Elisabeth se rappelle les interminables tergiversations autour du  » plan climat  » belge. Elle s’en souvient, les partis avaient commencé à en parler quand les jeunes s’étaient mis à défiler dans les rues pour sauver l’environnement. Elle n’avait pas encore 18 ans, mais qu’est-ce qu’elle aurait voulu manifester avec eux !  » Il y a des choses qu’une future reine ne peut pas se permettre « , lui rabâchait alors sa mère. Secrètement, elle avait jubilé, l’année passée, quand Adélaïde Charlier avait été nommée ministre de l’Environnement. Ce plan climat avait été sa première mesure. Investir dans une production annuelle nationale de 104 gigawatts d’énergie verte, pour atteindre le zéro carbone d’ici à 2050. Rien qu’en éoliennes, ça signifiait en installer 280 par an. Plus le choix, de toute façon. La fermeture des dernières centrales nucléaires est annoncée dans deux ans.

Elisabeth se demande si Adélaïde Charlier reçoit, elle aussi, son lot d’e-mails rageurs. Ou s’insurgeant qu’elle porte la même veste à deux représentations officielles. Que devrait-elle faire pour que les gens se concentrent sur ses actions, plutôt que sur ses vêtements ? Résoudre une troisième crise politique majeure ? Elle ne s’était jamais sentie féministe, peut-être parce que, jusque-là, elle n’avait jamais ressenti personnellement les inégalités. Mais elle avait fini par le devenir, en se retrouvant au premier plan de l’impitoyable actualité. Puis, à force de suivre les débats législatifs qui s’étaient succédé au Parlement. Le congé de paternité équivalent à celui de maternité, la gratuité des protections hygiéniques, le remboursement des nouveaux contraceptifs pour hommes, l’obligation pour les partis de prévoir la parité au niveau de leurs têtes de liste électorales… Rien qu’en une élection, le nombre d’élues était passé d’environ 40 à plus de 45 %, selon les niveaux de pouvoir. Lents progrès, mais progrès quand même.
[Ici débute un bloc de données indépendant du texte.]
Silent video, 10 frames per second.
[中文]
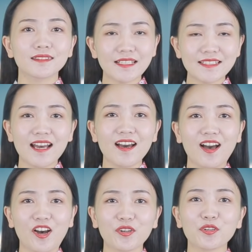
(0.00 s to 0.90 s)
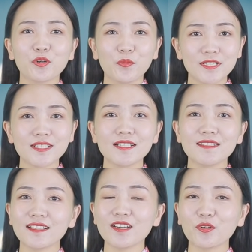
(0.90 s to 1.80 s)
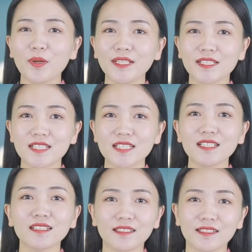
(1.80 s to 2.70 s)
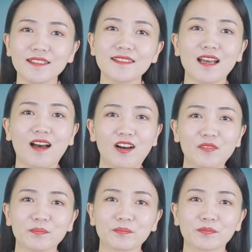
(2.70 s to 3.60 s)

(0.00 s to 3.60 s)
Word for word: 大家好，我是健康管理师李晓。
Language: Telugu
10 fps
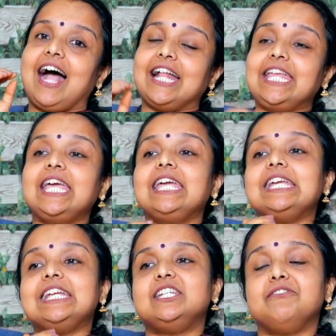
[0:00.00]
అది
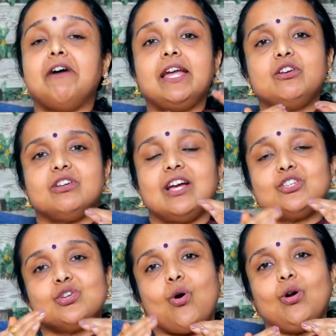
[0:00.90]
ఈ డివైన్
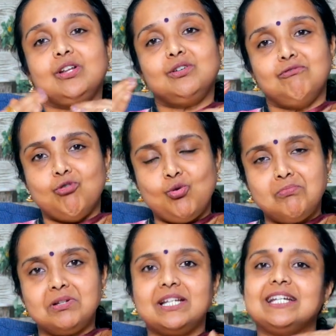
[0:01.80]
రష్ ఆర్డర్ వూమ్
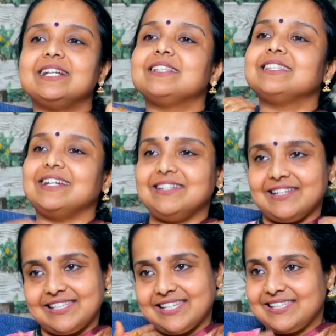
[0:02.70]
సెట్
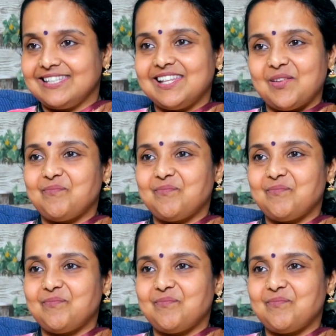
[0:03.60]
చేసేసింది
Elisabeth ouvre la revue de presse. Tous les sites d’info titrent sur cette intoxication massive à la viande in vitro touchant des milliers d’élèves. Le programme pilote pour inciter les cantines scolaires à ne plus proposer de  » vraie  » viande qu’un jour par semaine allait avoir du plomb dans l’aile… Déjà que faire ingurgiter un steak de labo aux gosses choquait encore beaucoup de parents, alors en plus s’ils se mettaient à vomir leurs tripes !

La seule fois où elle avait fait servir un faux-filet in vitro à un dîner officiel du Palais, les convives l’avaient dégusté l’air crispé. La pollution des vaches qui flatulent, les risques avérés de cancer liés à la surconsommation de viande rouge, le désastre écologique de l’élevage intensif de bétail… Tout le monde se mettait d’accord là-dessus. Mais personne n’était prêt à drastiquement restreindre sa dose d’entrecôtes et de pilons. Ces dix dernières années, la consommation quotidienne de viande avait tout de même baissé, d’environ 20 %. Loin des 50% préconisés par les instances officielles. Lorsqu’elle était étudiante en secondaire, dans ce collège du pays de Galles, elle se souvient avoir lu, dans un cours, que plus de la moitié de l’humanité souffrirait en 2030 d’au moins un type de malnutrition, liée à la sous-alimentation ou à la malbouffe.  » A moins de prendre des mesures urgentes et efficaces.  » Tu parles. Nous y voilà : les obèses sont devenus plus gros et les affamés ont encore maigri. Les bobos ont continué à manger agro-bio-éco, les défavorisés ont continué à ne pas pouvoir se le payer.

 » Majesté, le Premier ministre Georges-Louis Bouchez est arrivé. Il vous attend dans le petit salon pour votre entretien hebdomadaire.  » C’est certain, il allait encore lui parler de la crise des robots. Les syndicats manifestent depuis des semaines, pour dénoncer ces entreprises qui recourent massivement à l’intelligence artificielle. Un bureau de consultance qui, en 2019, tablait sur la substitution de 20 millions d’emplois dans le monde par des robots d’ici à 2030 venait de refaire l’exercice et de démontrer que le remplacement s’était plutôt élevé à 30 millions. Pas seulement pour une raison de coûts de la main-d’oeuvre, mais aussi à cause du vieillissement de la population. Impossibilité d’embaucher de jeunes travailleurs peu qualifiés, répétaient les employeurs. Rappelant que la société belge comptait désormais davantage de 67 ans et plus que de moins de 17 ans. Les robots, au moins, n’envoient pas de lettres d’insultes, songea-t-elle… Pas encore.